Trapped by Success: Spade, Bourdain, and Celebrity Suicide
New research on suicide risk identifies additional warning signs.
Posted Jun 29, 2018
“So much the more surprising, and indeed bewildering, must it appear when as a doctor one makes the discovery that people occasionally fall ill precisely when a deeply-rooted and long-cherished wish has come to fulfillment. It seems then as though they were not able to tolerate their happiness; for there can be no question that there is a causal connection between their success and their falling ill.” —Sigmund Freud, “Those Wrecked by Success” from A Metapsychological Supplement to the Theory of Dreams
Any individual suicide is in and of itself infinitely tragic, but when celebrities die by suicide, the impact collectively reverberates on a grand scale. With any suicide, there is a risk of contagion in the form of “suicide clusters.” With celebrity suicides, the specter of contagion looms even larger. And yet, due to the amount of attention that these high-profile deaths generate, they also hold the potential for changing the dialogue around suicide. It’s a less-than-ideal path for positive change, but one that is important to foster.
Most recently, the deaths of Kate Spade and Anthony Bourdain have again catapulted suicide into the center of the public discourse, kindling our memory of the deaths of Robin Williams, Soundgarden’s Chris Cornell, and many others. This is part of an overall uptick in suicide rates in the United States.
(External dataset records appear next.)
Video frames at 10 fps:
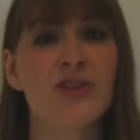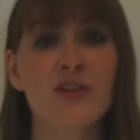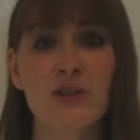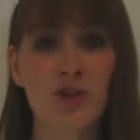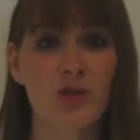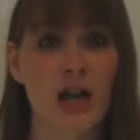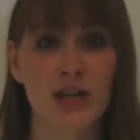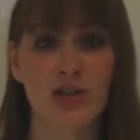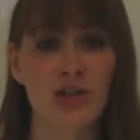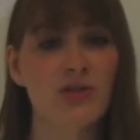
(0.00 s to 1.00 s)
different
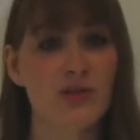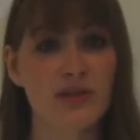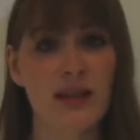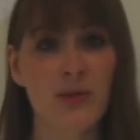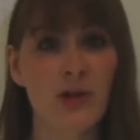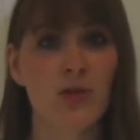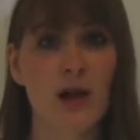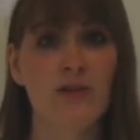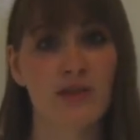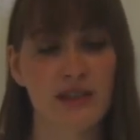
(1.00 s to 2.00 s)
strategies that work
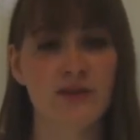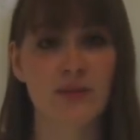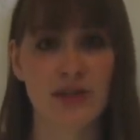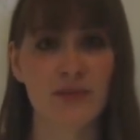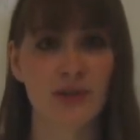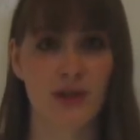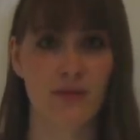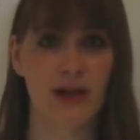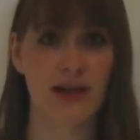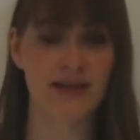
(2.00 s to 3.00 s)
well for different people and
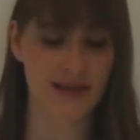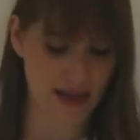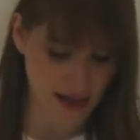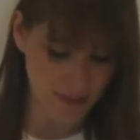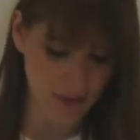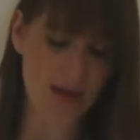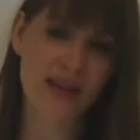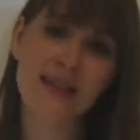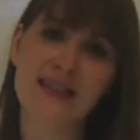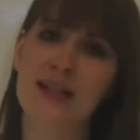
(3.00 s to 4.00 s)
brands, but one
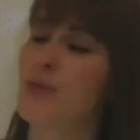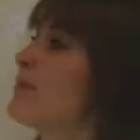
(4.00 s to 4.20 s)
thing to keep in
According to a recent report from the Centers for Disease Control, suicide rates have increased by over 30 percent in at least 25 states and, in 2016, there were over 45,000 suicides nation-wide by people over the age of 10, more than half of whom did not have a diagnosed mental health condition at the time of death. Associated factors included relationship issues (including relationship loss), substance-related problems, general health issues, and stress in finances, work, and housing.
It is not what accounts for this trend, but understanding the evolution of the suicidal mindset is an important place to start in order to develop effective suicide prevention. What leads a person to consider suicide as an option? What should we look for in ourselves and those around us so we can act before it is too late? What keeps those contemplating suicide from reaching out for help, and what keeps available help from being effective?
Over and over again in my work, I speak with friends, co-workers, and family members of people who are in serious trouble. They may be struggling with alcohol or drug addiction, aggressively rejecting any form of help. They may be caught in the depths of depression, often grappling with overwhelming anxiety and distorted perceptions of reality leading to a sense of total hopelessness and helplessness. They may be dealing with the aftermath of developmental trauma—dealing with sexual abuse and neglect, for example, often unable even to manage powerful emotions and engaging in self-destructive behavior. Regardless of the reason for their struggles, they are all too often hesitant to speak out or seek help, and the problem is compounded when the people closest to them do not know how to effectively offer help. Somehow, even when we know we must do something, we are so afraid of saying the wrong thing that we become paralyzed and say nothing. Sometimes, it’s caregiver fatigue that leads to difficulty staying vigilant with ailing loved ones. Sometimes our desire to help is overshadowed by our own struggle with the interpersonal psychological dynamics of suicide and we remain in silence even when we know we should speak.
One of the things I hear the most is that people are afraid of violating boundaries. The perception is that either we must steer clear of any issues for fear of being inappropriate or impolite, or we must confront concerns with a full frontal assault. There is a tremendous sense that the situation is either/or, and in either case, there is no good path forward. There is the sense that there are only two choices: Either make a tentative gesture, risk getting pushed away, and wind up avoiding the subject entirely or push hard and risk that the person in need will stop reaching out or, worse, will even be driven to act.
In many cases, this maladaptive dynamic is familiar and familial. It is the result of years of dysfunctional family norms which have set the stage for creating and sustaining a culture of denial, and rigid patterns of communication organized around an idea of politeness which blocks open communication in the service of maintaining the status quo.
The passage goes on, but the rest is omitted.